What to do: Retype all the entries word for word, but omit the pictures.

•••••

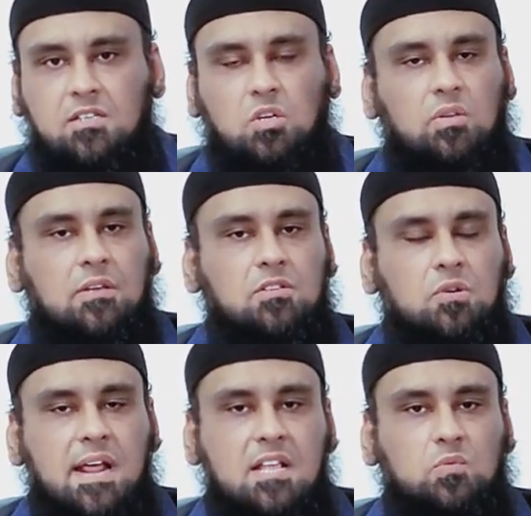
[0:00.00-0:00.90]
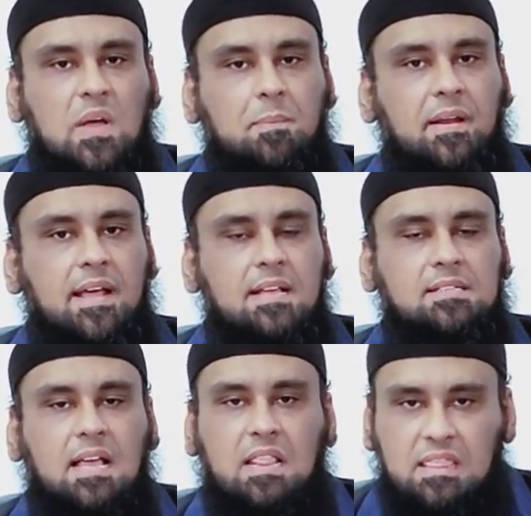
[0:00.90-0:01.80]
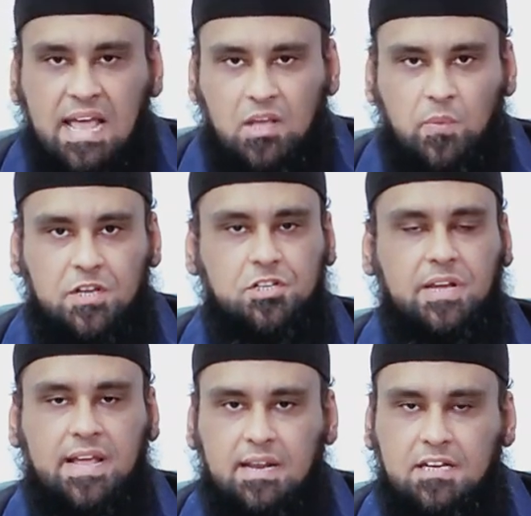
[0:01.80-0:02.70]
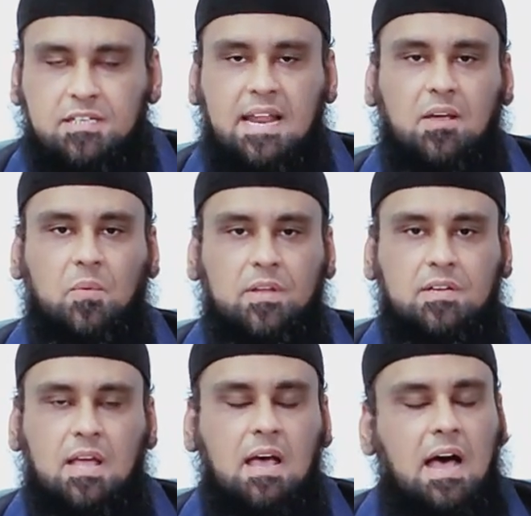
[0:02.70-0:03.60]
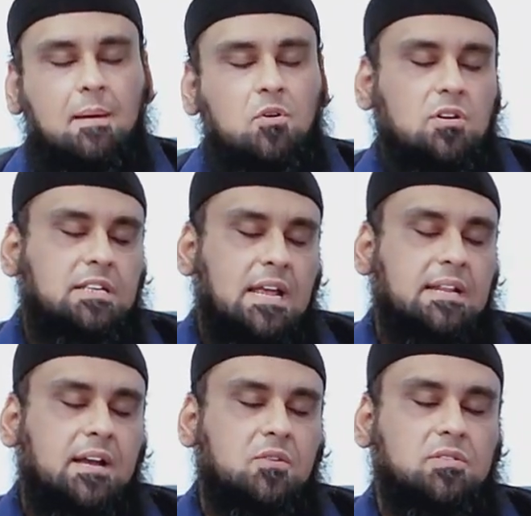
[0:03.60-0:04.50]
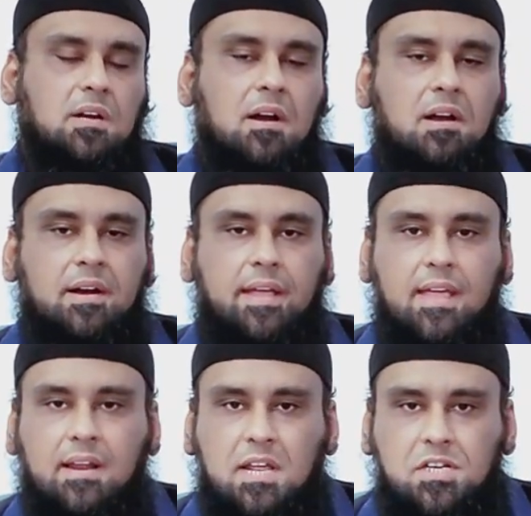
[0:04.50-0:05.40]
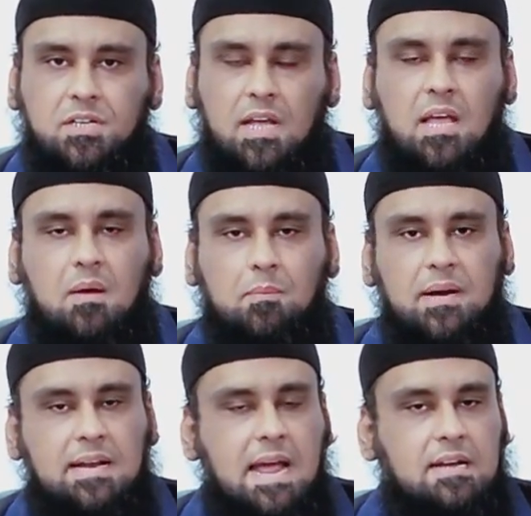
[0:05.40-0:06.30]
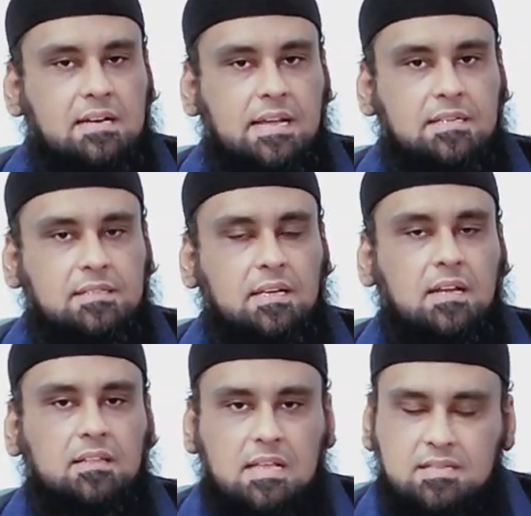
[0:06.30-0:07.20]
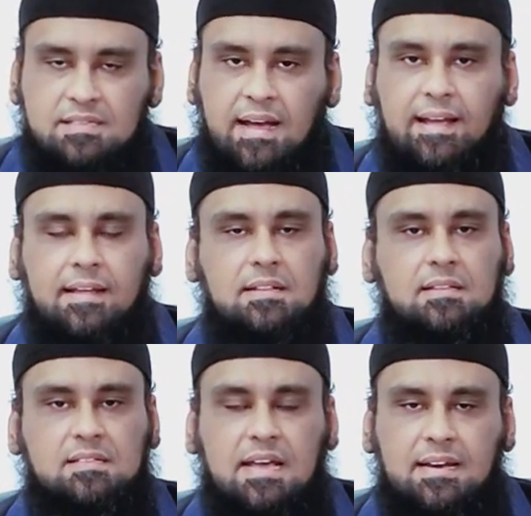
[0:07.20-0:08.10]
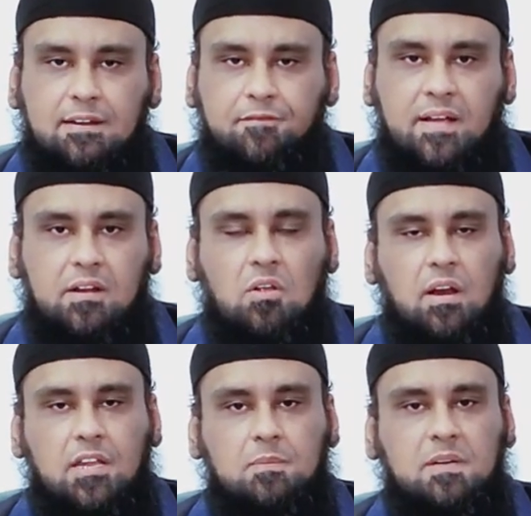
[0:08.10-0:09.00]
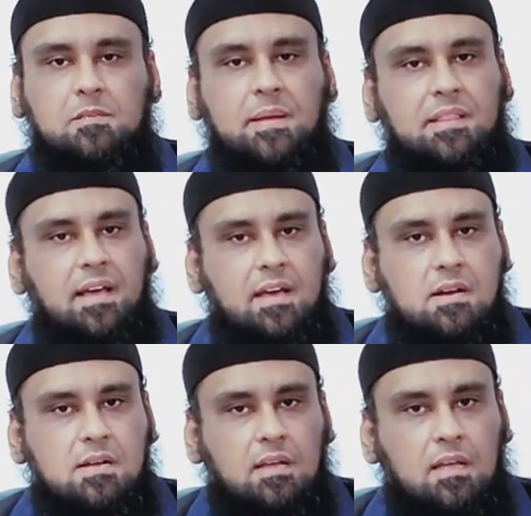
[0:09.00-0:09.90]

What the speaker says: So this today's weapon is language, English language. I'm not saying that you start learning English, but at least the science, the scientific knowledge must be there.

•••••

Expected answer:
[0:00.00-0:00.90]
[0:00.90-0:01.80]
[0:01.80-0:02.70]
[0:02.70-0:03.60]
[0:03.60-0:04.50]
[0:04.50-0:05.40]
[0:05.40-0:06.30]
[0:06.30-0:07.20]
[0:07.20-0:08.10]
[0:08.10-0:09.00]
[0:09.00-0:09.90]

What the speaker says: So this today's weapon is language, English language. I'm not saying that you start learning English, but at least the science, the scientific knowledge must be there.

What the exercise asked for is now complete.